In unserer Leistungsgesellschaft ist der Drang nach Perfektion durchaus ein akzeptiertes Verhalten, es trägt schließlich das System. Was zählt, ist der erste Platz – ein zweiter oder dritter verblasst. Rückschläge können kaum als Erkenntnisgewinn gewertet werden. Hier ganz bewusst dagegenzuhalten ist allerdings auch nicht einfach, wenn eine Gesellschaft so „tickt“.
Wie schön wäre es doch, Hürden auf dem Weg zum Ziel eher spielerisch zu nehmen und sich auch über durchschnittliche Erfolge zu freuen. Wer sich von seinem Perfektionsanspruch unabhängig machen kann, kann in seinem Leben bestimmt mehr Freude erleben. Wer jedoch andere Menschen oder – anstelle von ihnen – Karriere, Geld und Ansehen braucht, um sich zu definieren, wird in sich immer diese nagende Unzufriedenheit spüren. Eine Unzufriedenheit, die auf Dauer unglücklich machen kann.
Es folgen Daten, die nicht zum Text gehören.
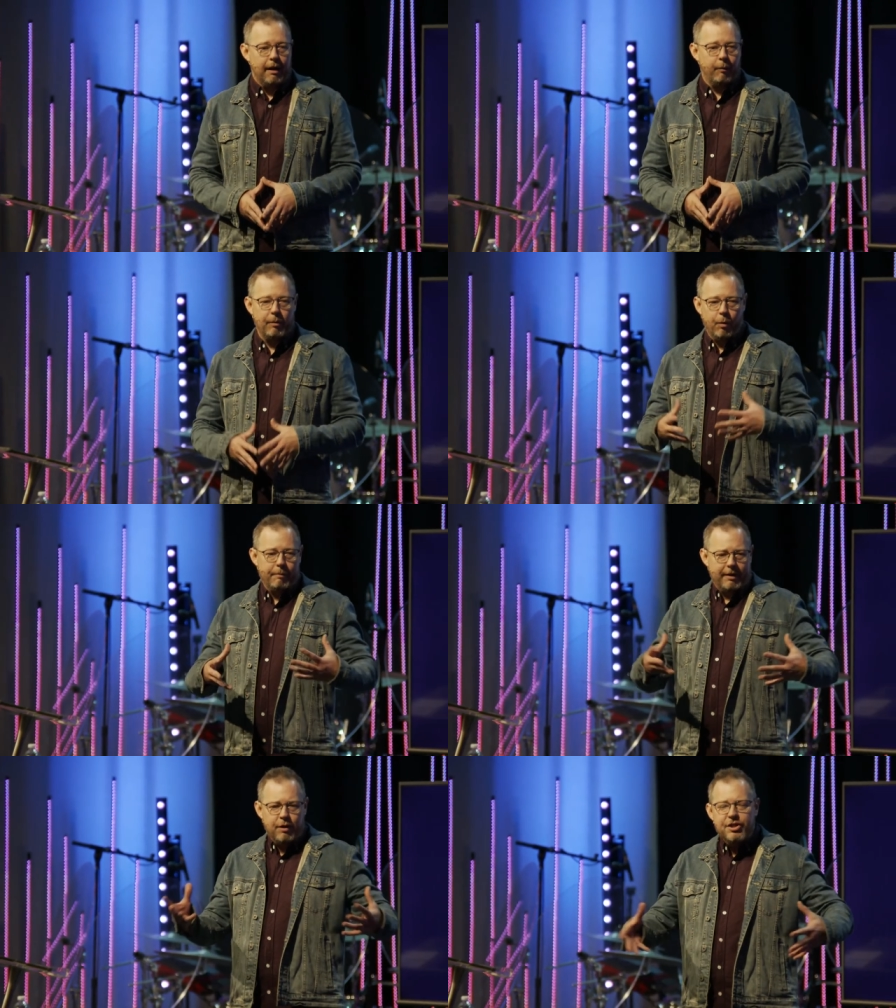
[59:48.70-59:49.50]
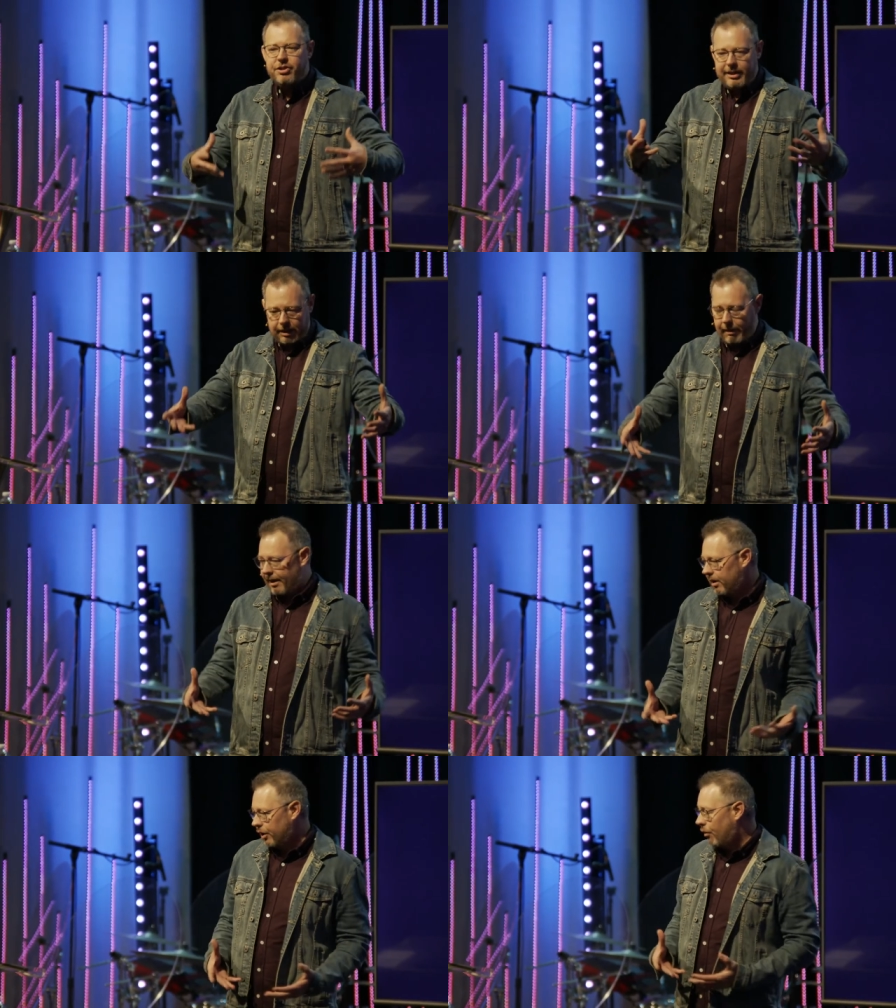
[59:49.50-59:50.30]
I mean, you just think
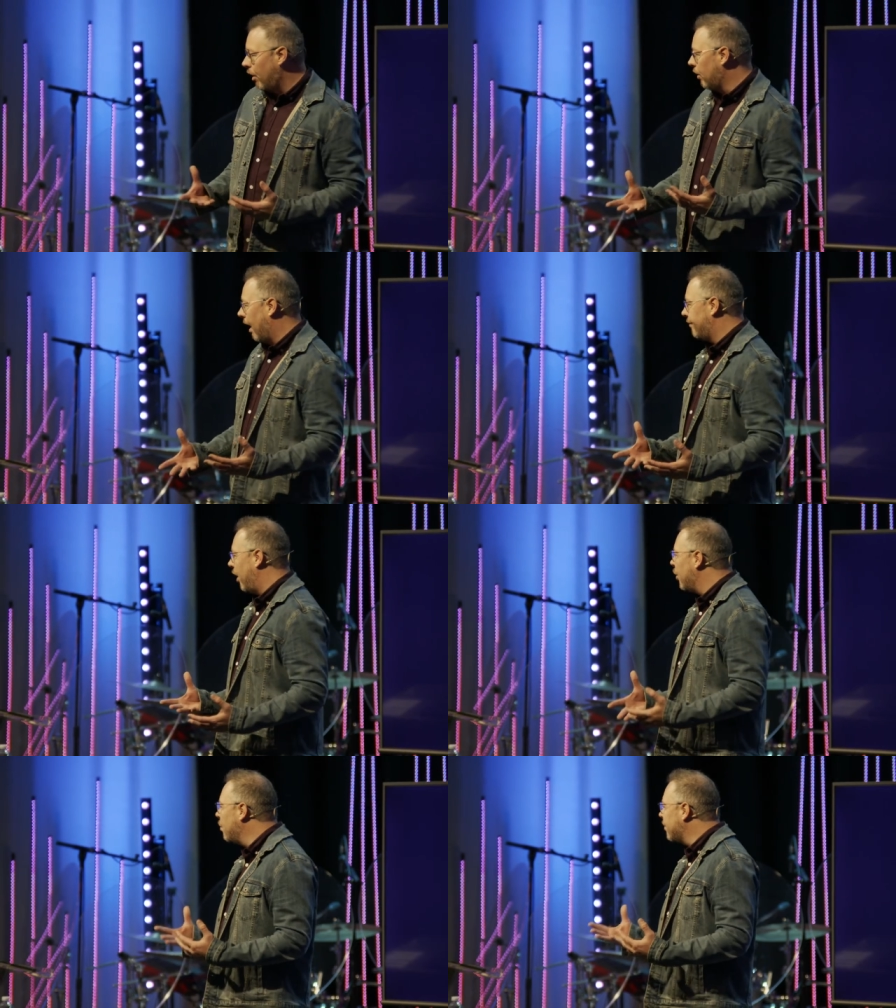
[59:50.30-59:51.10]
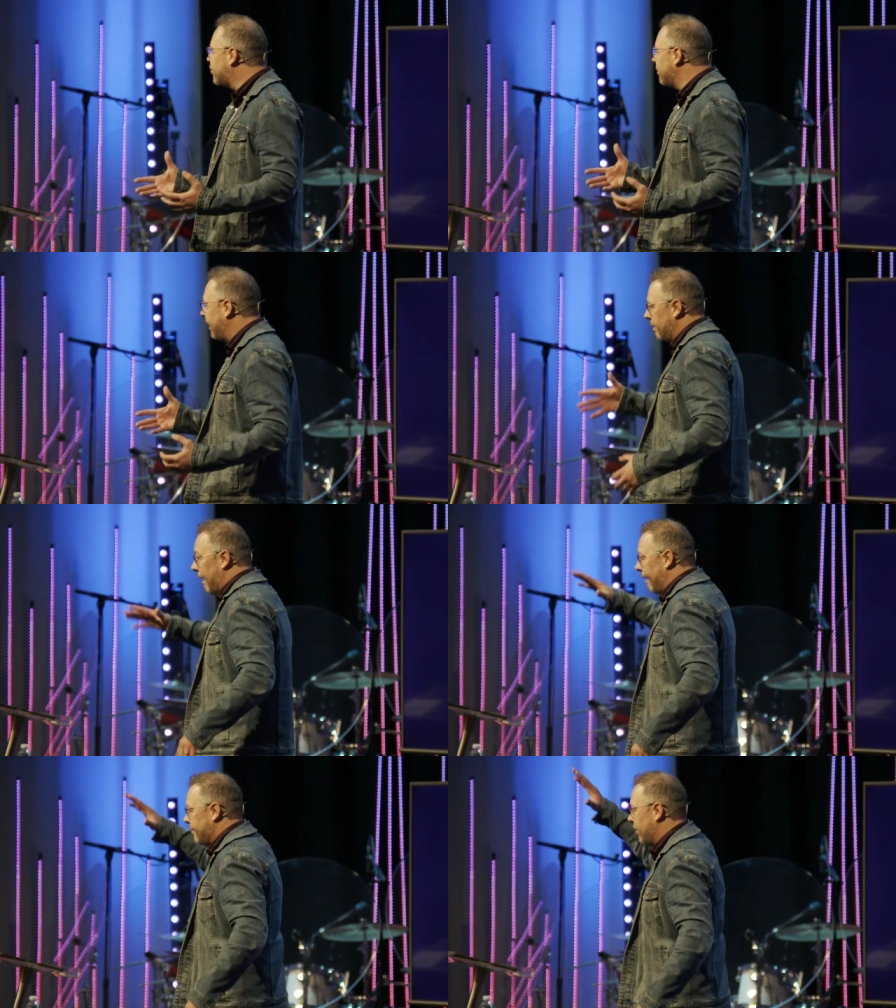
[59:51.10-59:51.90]
about it in your own life, right? Who wants to be in a
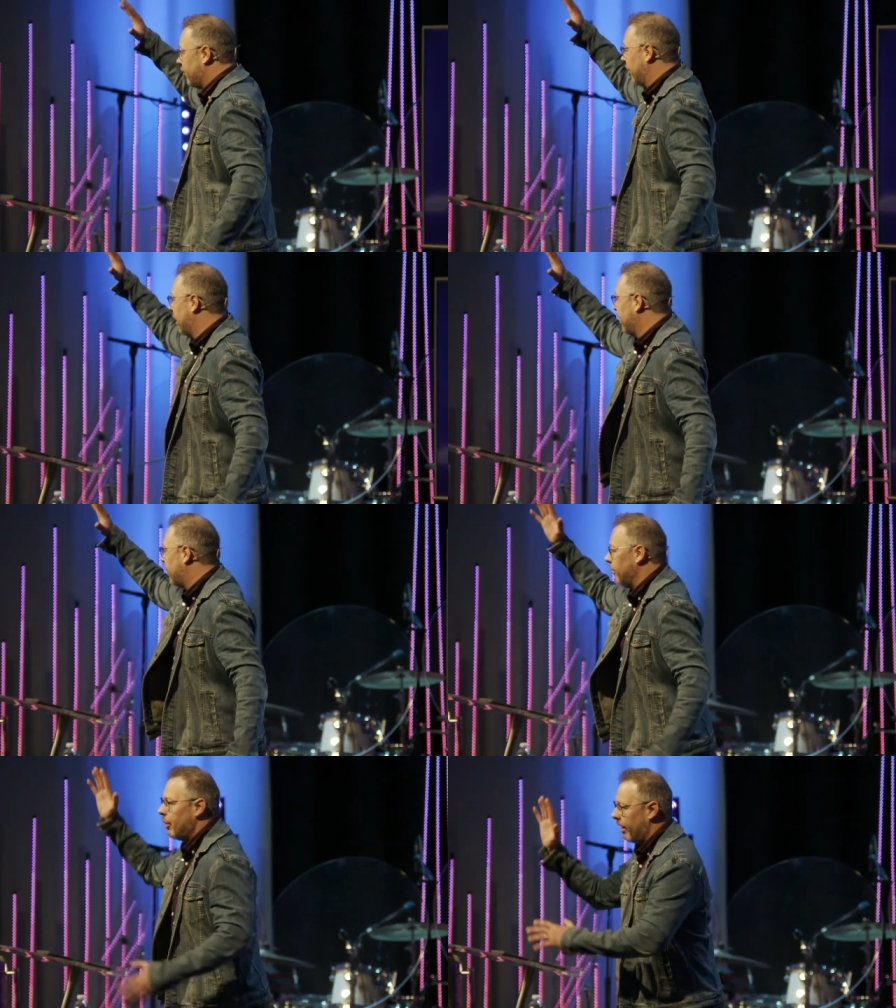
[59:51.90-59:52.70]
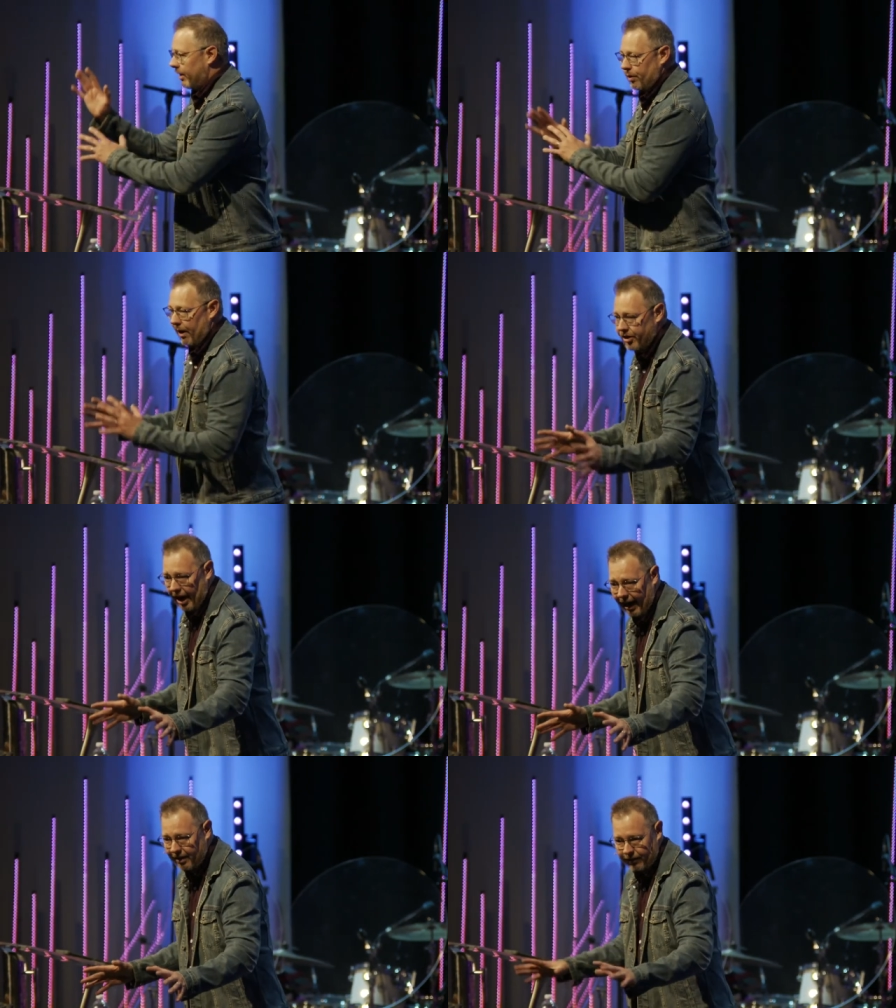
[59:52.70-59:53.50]
bad position? You don't need to raise
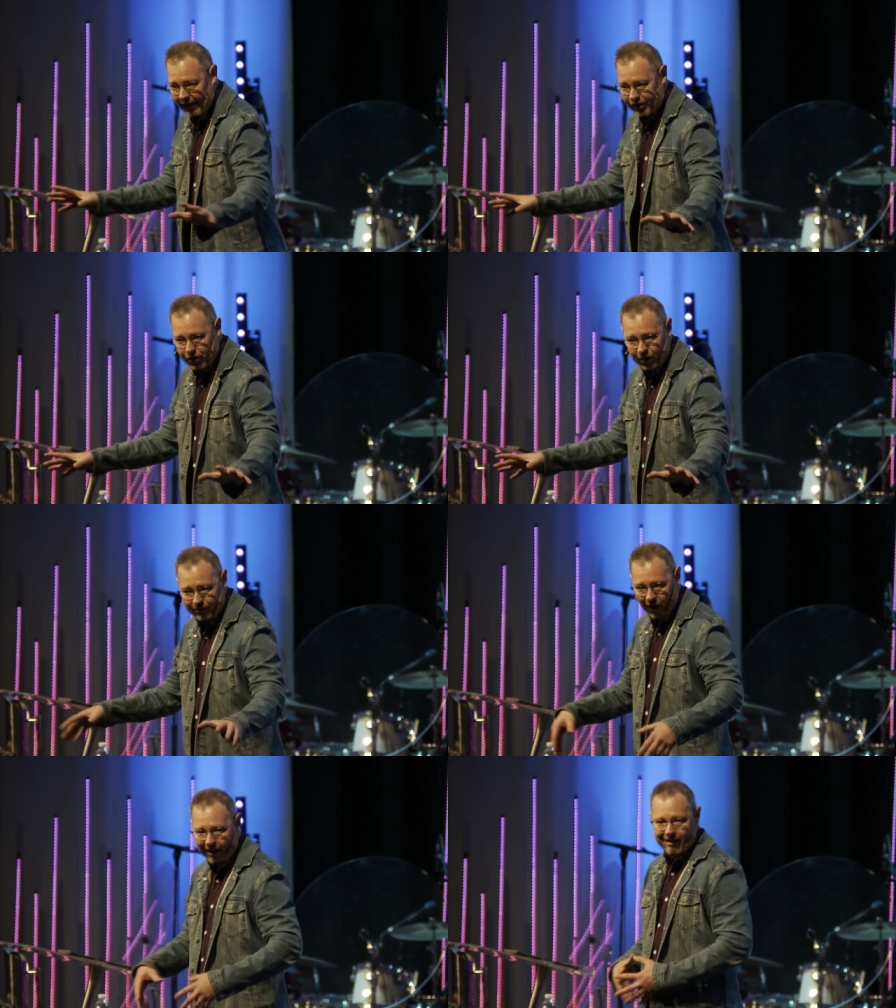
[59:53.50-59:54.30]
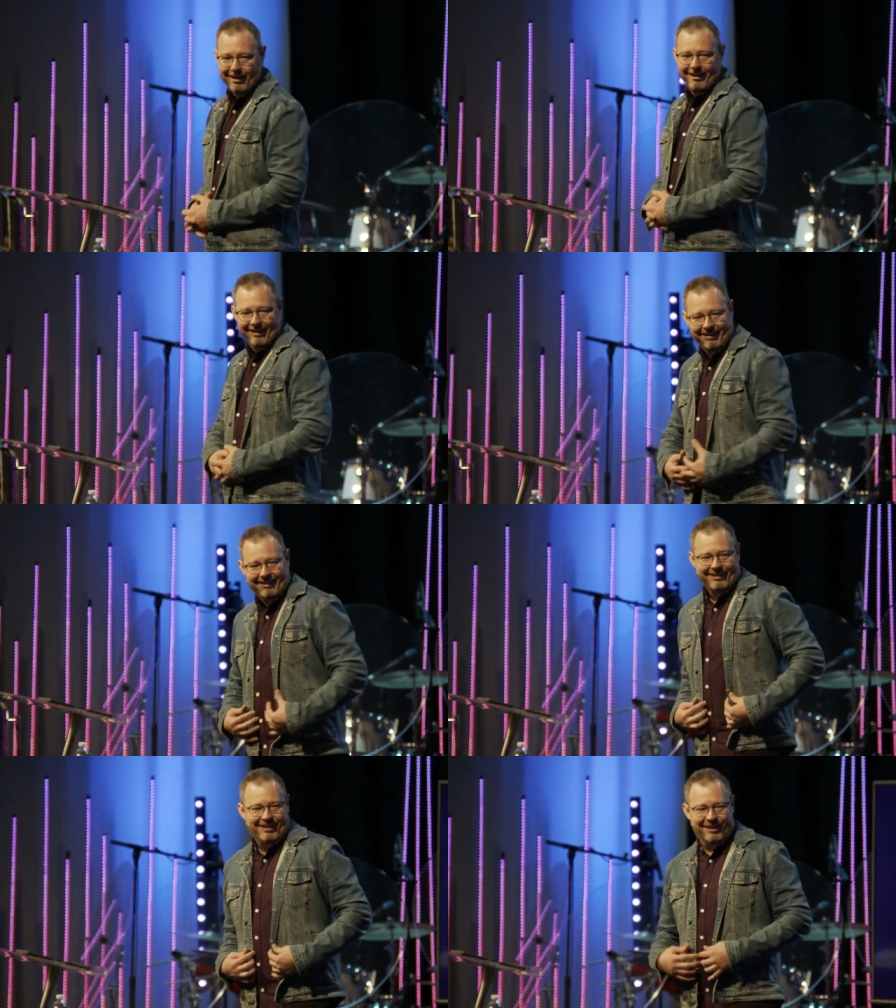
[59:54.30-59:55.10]
your hands if that's you,
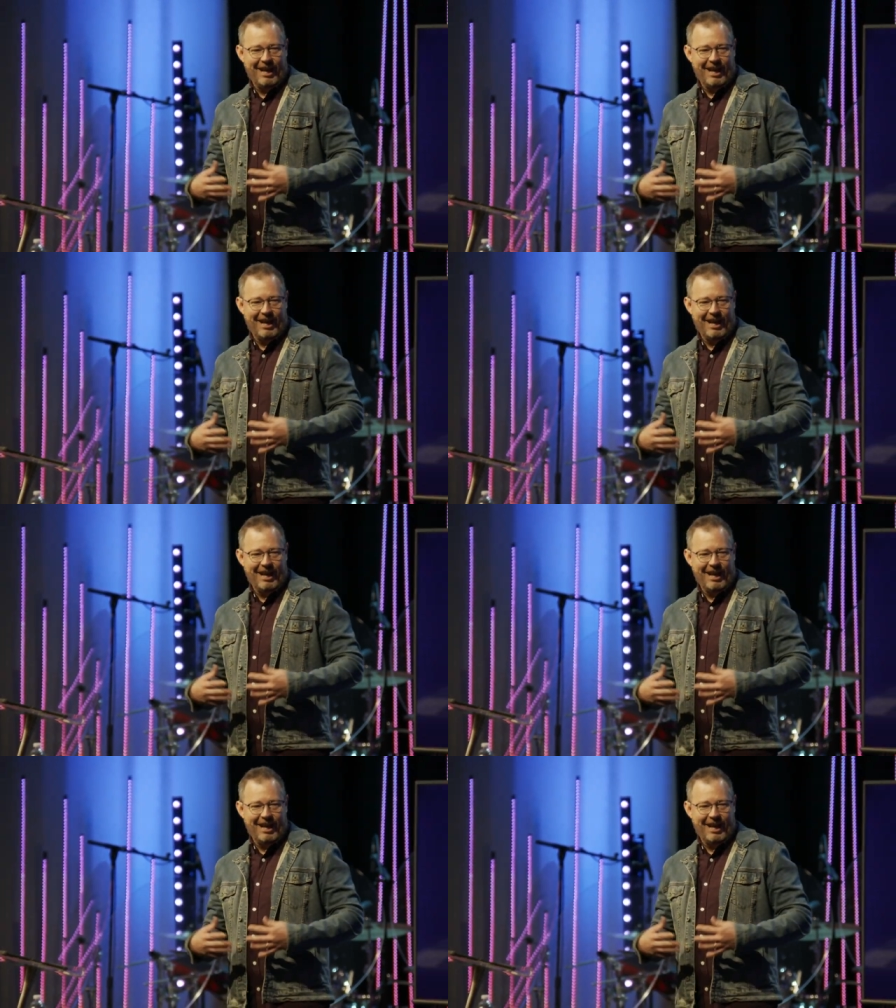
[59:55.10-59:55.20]
right?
Jeder Mensch ist wertvoll – so kommen wir auf die Welt. Hilfreich wäre, einen Weg zu finden, der zu einer tieferen Akzeptanz des Selbst führt, zu einer Selbstliebe im besten Sinn. Gleichzeitig ist es sinnvoll, dass Betroffene ihre Grenzen in Bereichen anerkennen, in denen sie nicht so gut sind, und gerade das fällt Perfektionisten äußerst schwer. Mittels reflexiver Fragen kann man in einem Coaching solchen Themen genauer auf den Grund gehen und gezielt nach Möglichkeiten suchen, wie man sich selbst näherkommen, annehmen und wertschätzen kann.
Es geht nicht darum, fehlerhafter oder gedankenloser zu werden, eher darum, sich bewusst zu machen, dass Fehler machen und Scheitern möglich sein kann und darf. Auch, dass man an seinem Perfektionismus und die damit verbundenen Ansprüchen durchaus scheitern kann.